The Bible verse skitters through Brian's mind as the first the television and then the sofa are carted out of the loft. And Brian releases a sardonic snort.
It's a hell of a time to be remembering words that a doddering priest told him years ago.
If he'd only told Stockwell to fuck off. Or pushed Justin and his posters out the door. Or if…
He shakes head, stops that line of thought. He made his bed and now, better or worse, he'll lie in it.
Most likely alone.
* * *
Brian holds it together until Joan stalks out. Pushes it away until Justin finally leaves.
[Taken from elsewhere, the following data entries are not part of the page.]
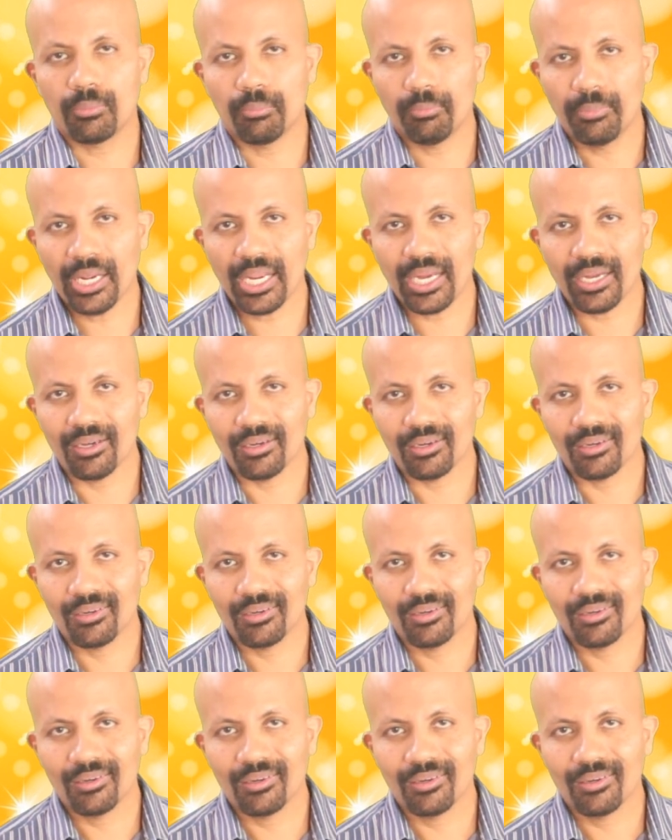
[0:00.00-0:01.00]
brain.
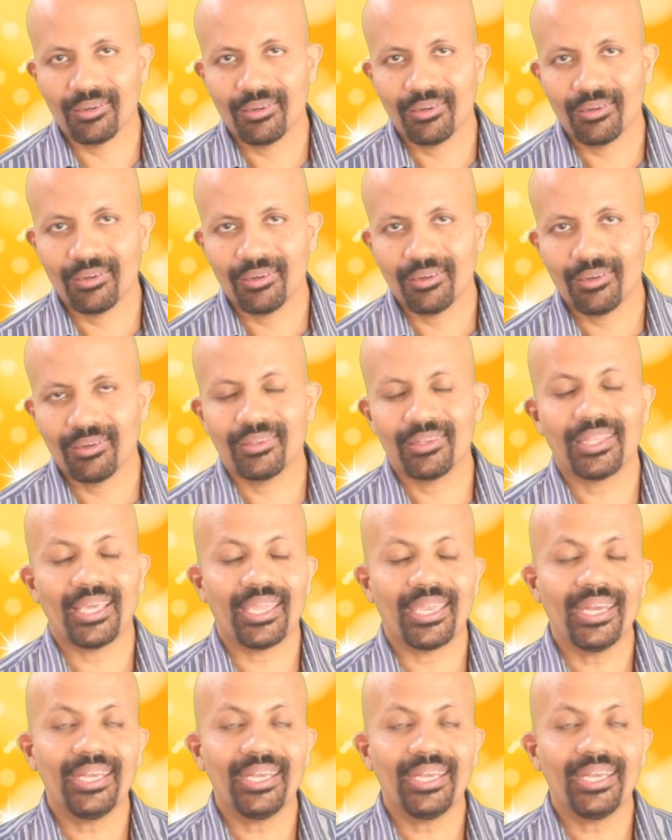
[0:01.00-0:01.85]
The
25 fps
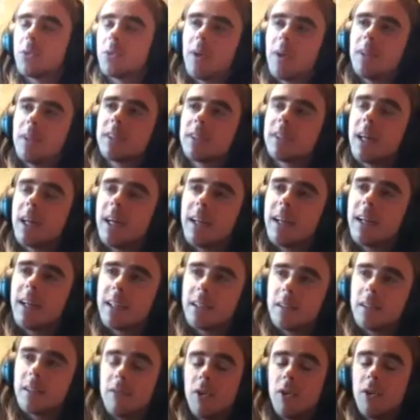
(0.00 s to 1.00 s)
as starting
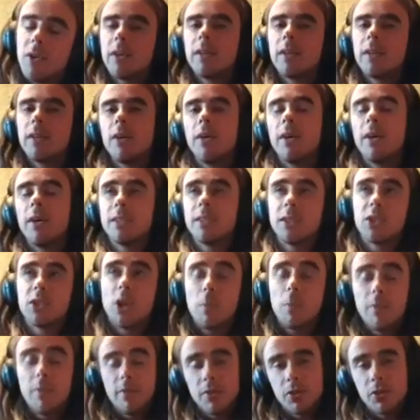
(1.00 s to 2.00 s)
as a vine or as in the
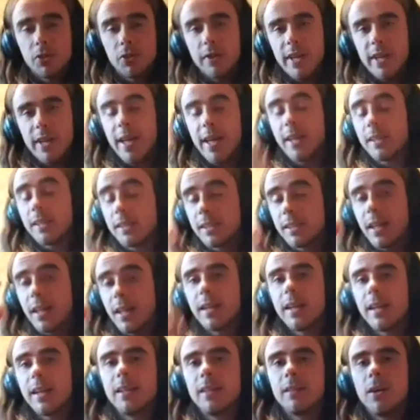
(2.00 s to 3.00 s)
top of it, they can
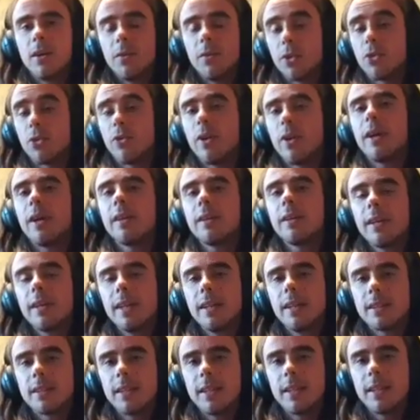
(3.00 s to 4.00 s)
start on the ground
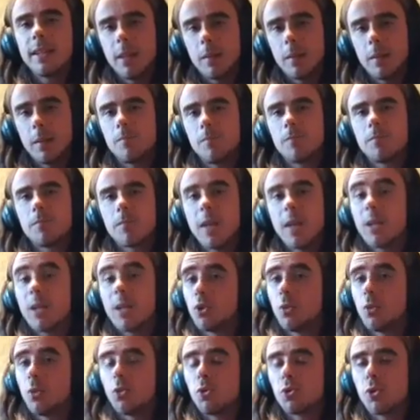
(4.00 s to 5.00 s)
as a
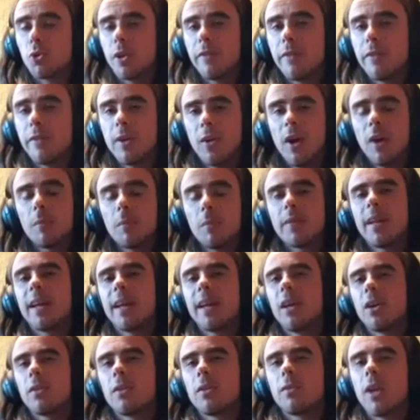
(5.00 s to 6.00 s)
normal tree if you like, but
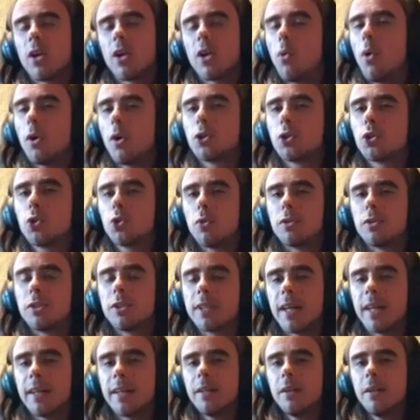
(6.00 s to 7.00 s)
they're quite short and
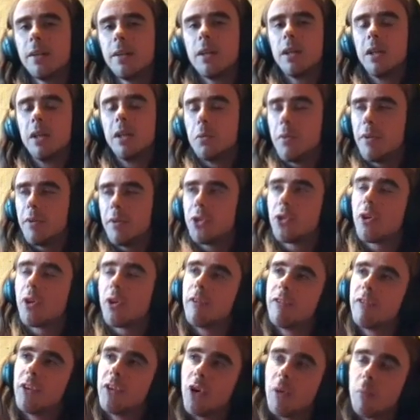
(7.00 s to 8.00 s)
stunted. But you've got
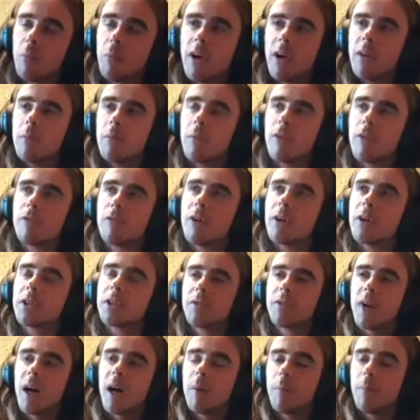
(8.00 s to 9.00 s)
a few on my folks'
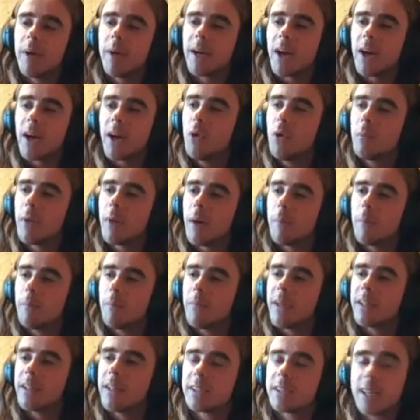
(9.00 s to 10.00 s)
farm back home
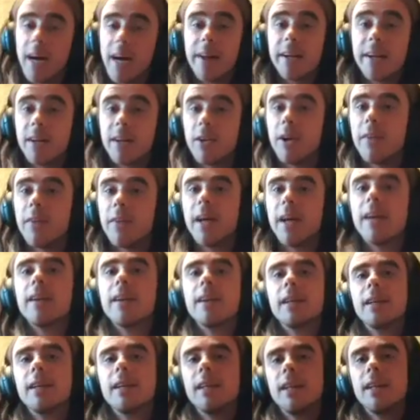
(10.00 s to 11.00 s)
that started like that.
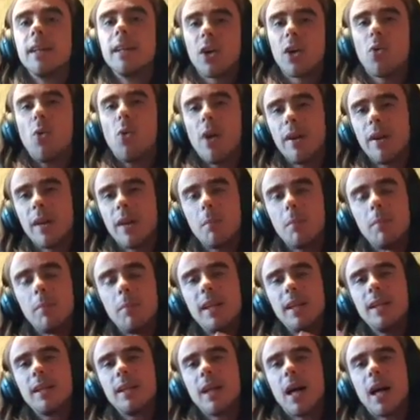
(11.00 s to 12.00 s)
They're quite
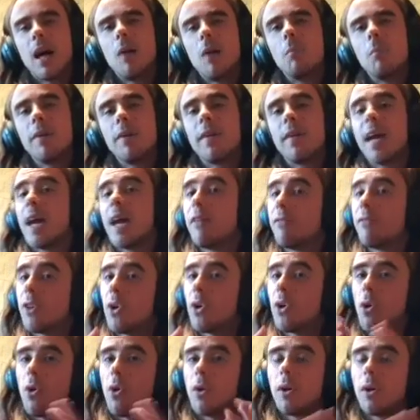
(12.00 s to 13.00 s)
nubbly, but they have
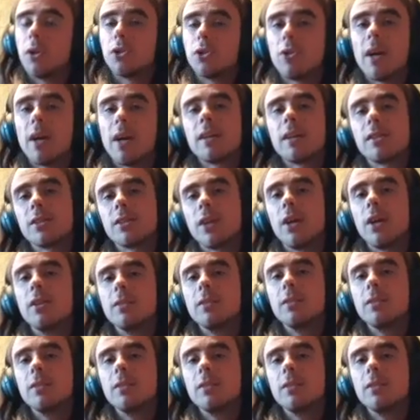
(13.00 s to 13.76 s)
no hollow trunk, so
And then, bottle of Beam in one hand and cigarette in the other, he sinks to the floor as the sound of his laughter, nearing hysterical, fills the loft.
Of all the things he's guilty of, all the Cardinal Sins he's broken, it's taking it up the ass that's sending him to Hell.
Forget pride and envy and lust. Forget the greed and gluttony.
Cock, according to Joan, will be Brian's downfall.